Vera Yastrebova, from the Eastern Human Rights Group, first reported on 6 August that the Russian proxy ‘Donetsk and Luhansk people’s republics’ [herein occupied Donbas] were recruiting fighters for activities outside Ukraine.  Their sources within occupied Donbas had informed them that such recruitment had been going on for the past two weeks, and had spoken of a deployment point near the border between the Russian Federation and Belarus. They said that the people were being recruited via the Prizrak [Ghost] brigade and local military recruitment offices, and that the individuals were offered 30 thousand roubles [400 USD], and daily expenses payments.  It was demanded that the recruits urgently obtained ‘passports’ of one of the so-called ‘republics’.   When asked how the contingent is to be moved into Belarus, the recruits answered that the RF and Belarus have a shared economic realm.  Yastrebova encloses some advertisements seeking fighters ‘on contract’.  None mentions work outside occupied Donbas, but she writes that people who answered the ads received such offers.

On 17 August, the Eastern Human Rights Group wrote that they had been informed that three coaches with ‘volunteers’ from occupied Donbas had headed towards the Russian-Belarusian border the previous day.  Two coaches had gone via the Izvarino checkpoint, while the third had set off from Antratsyt and gone via the city of Novoshakhtinsk in the Rostov oblast (Russia).

Any such sources from inside occupied Donbas risk at very least their freedom by revealing such details, so obviously their identity must be concealed.  There is no independent confirmation of the reports which are, obviously, worrying.  A disturbingly familiar detail is the insistence that the men hold passports from the unrecognized ‘republics’  This would change nothing if any such paid ‘volunteers’ caught fighting in Belarus proved to be Ukrainian citizens, but would be a convenient cover for Russians so caught.

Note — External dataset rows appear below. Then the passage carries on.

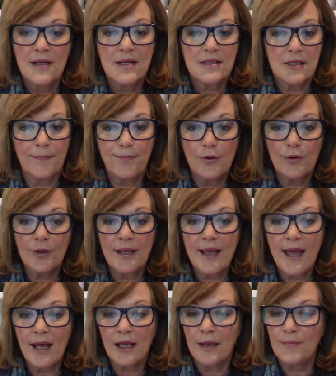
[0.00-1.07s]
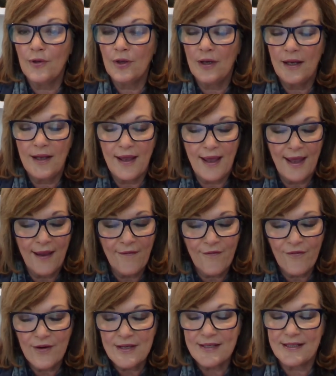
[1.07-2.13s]
supporting our community
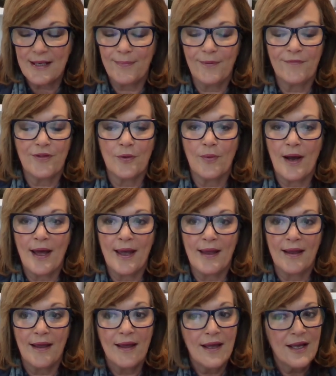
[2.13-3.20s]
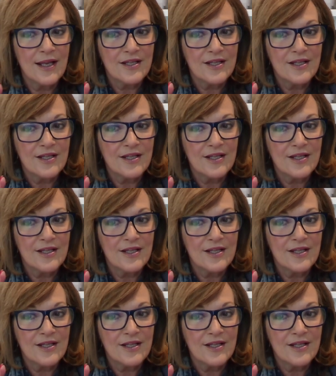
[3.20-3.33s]
every step of the way,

Russian propagandists on state television, like Vladimir Solovyev, are certainly pushing the same line as Lukashenka.  Solovyov has, for example, appealed to Belarusians to “not let their country be stolen from them”.  “Do not give in to Lithuanian, Polish, Amerian and other jokes, do not listen to the voices of agitators and propagandists” and “look at what happened in neighbouring countries” and don’t fall into ‘Russophobia’.

Lukashenka confirmed on 21 August that they had invited journalists from Russia to work on the Russian state television [BelTA], replacing journalists and technical staff who are on strike in solidarity with the protests in the country.  He claimed that these were six or nine people “from the most developed television”. “Let our youth see how they work”.  In response to reports that the Russian propagandists are earning exponentially more than Belarusian journalists, Lukashenka claimed that Minsk is not paying them at all, that their salaries are being paid by Lukashenka’s “friends in Russia who will support these people.” 

Although Russian state media became increasingly Soviet and sycophantic after Putin came to power, it became a weapon in Russia’s aggression against Ukraine from early 2014.   Those brought in to prop up Lukashenka’s regime will doubtless be experienced propagandists.  For the moment, it is not clear if they can succeed.  Lukashenka’s attempts to instil fear, not to mention his arguments about ‘foreign interference’, paid protesters, etc. are so far failing to deter protesters.  As one man put it most succinctly on his placard, “Sasha [i.e. Lukashenka], we hate you free of charge”.